[[ Dataset content, beginning ]]

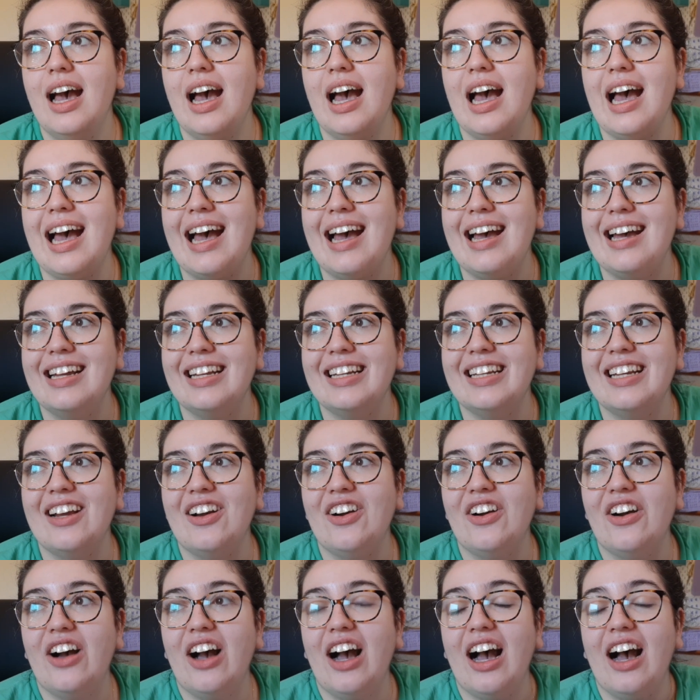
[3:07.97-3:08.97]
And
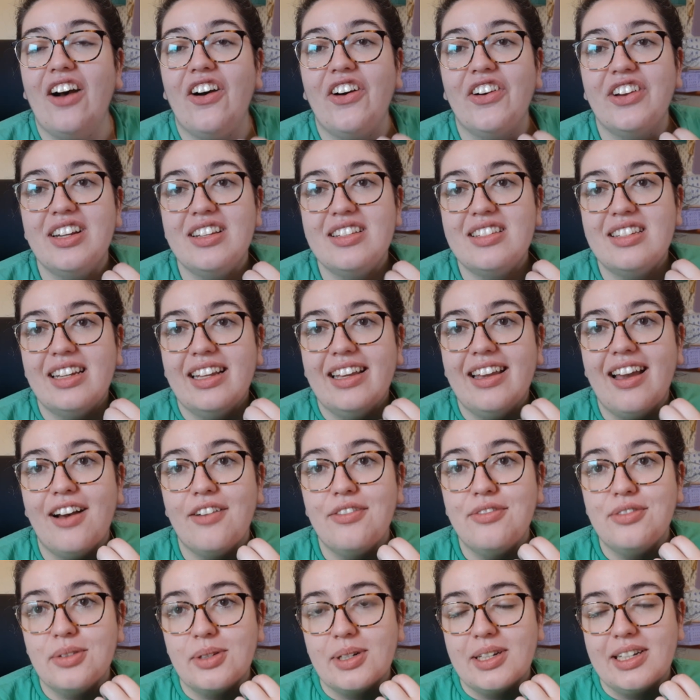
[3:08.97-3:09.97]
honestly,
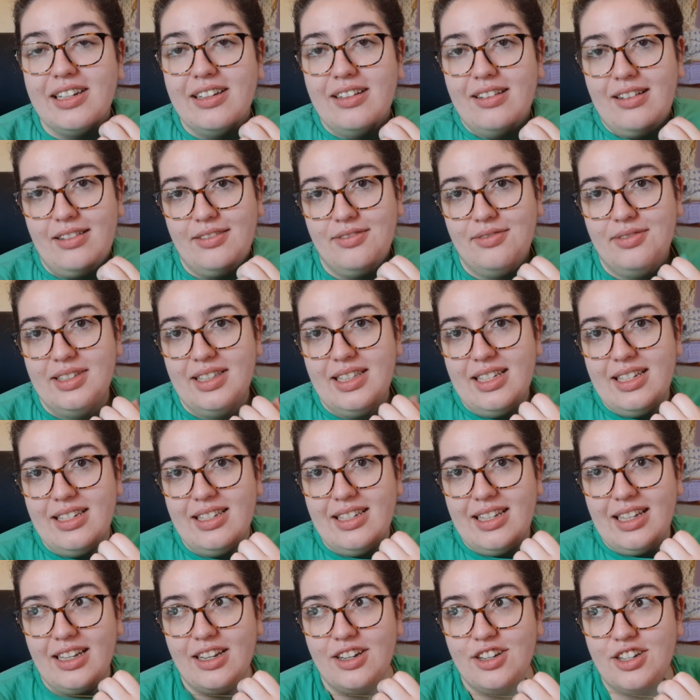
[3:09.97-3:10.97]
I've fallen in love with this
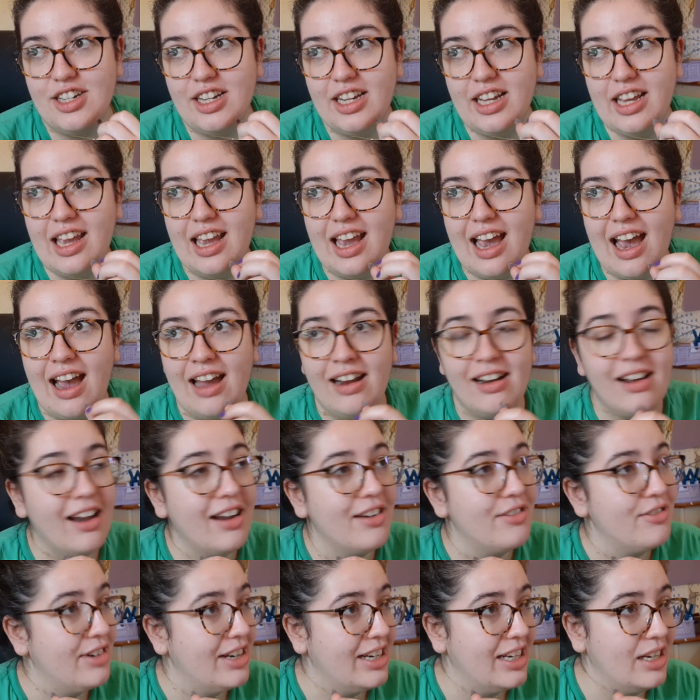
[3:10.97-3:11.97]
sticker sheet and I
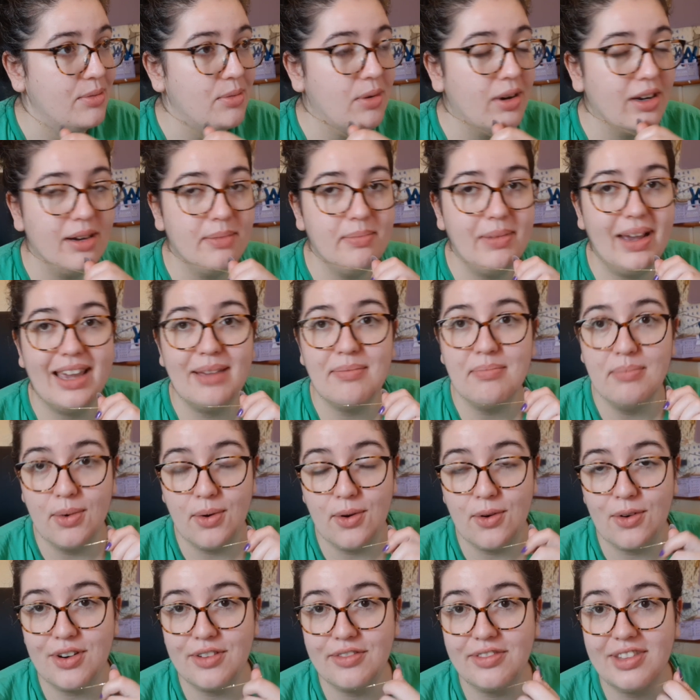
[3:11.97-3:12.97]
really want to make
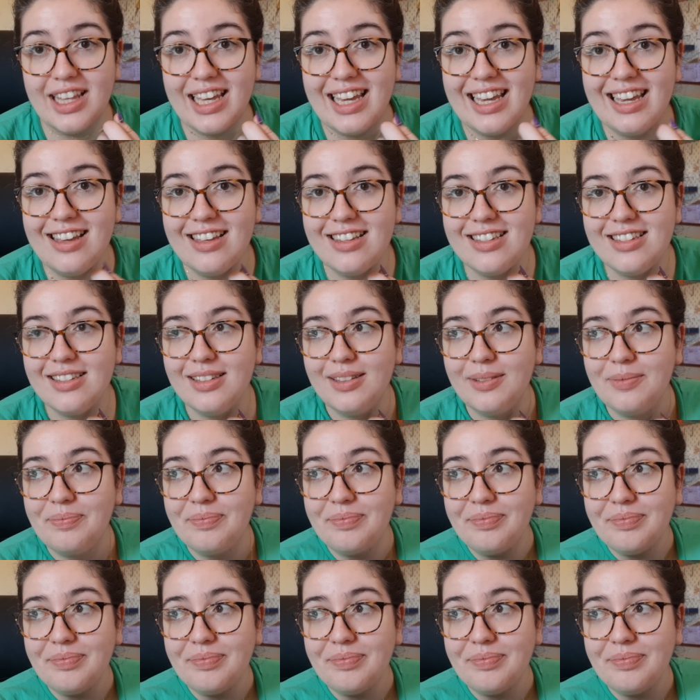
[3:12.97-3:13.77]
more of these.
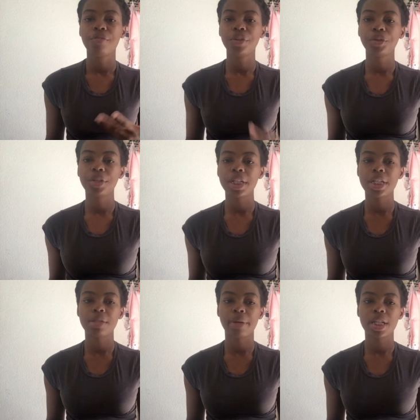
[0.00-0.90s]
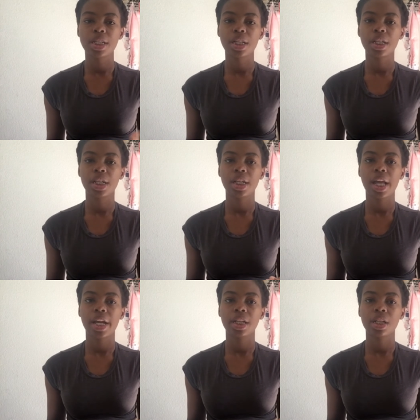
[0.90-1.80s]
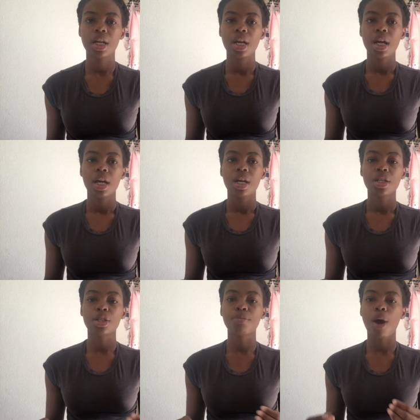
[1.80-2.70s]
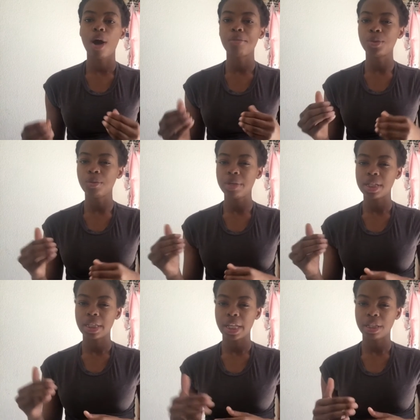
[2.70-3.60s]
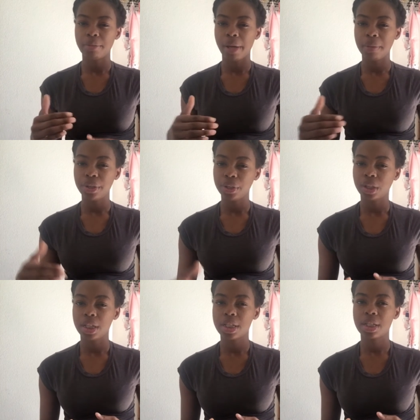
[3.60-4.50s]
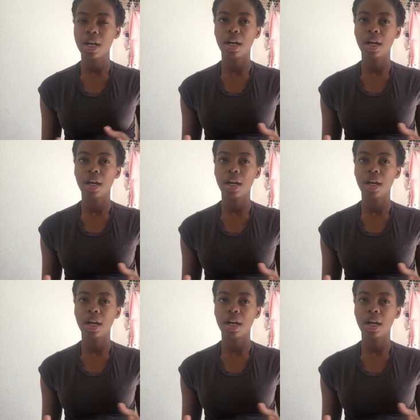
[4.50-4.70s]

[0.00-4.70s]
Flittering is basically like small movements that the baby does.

[[ Dataset content, end ]]

What to work on:
Produce a verbatim transcription of every line in the listing, images omitted.

Exercise answer:
[3:07.97-3:08.97]
And
[3:08.97-3:09.97]
honestly,
[3:09.97-3:10.97]
I've fallen in love with this
[3:10.97-3:11.97]
sticker sheet and I
[3:11.97-3:12.97]
really want to make
[3:12.97-3:13.77]
more of these.
[0.00-0.90s]
[0.90-1.80s]
[1.80-2.70s]
[2.70-3.60s]
[3.60-4.50s]
[4.50-4.70s]

[0.00-4.70s]
Flittering is basically like small movements that the baby does.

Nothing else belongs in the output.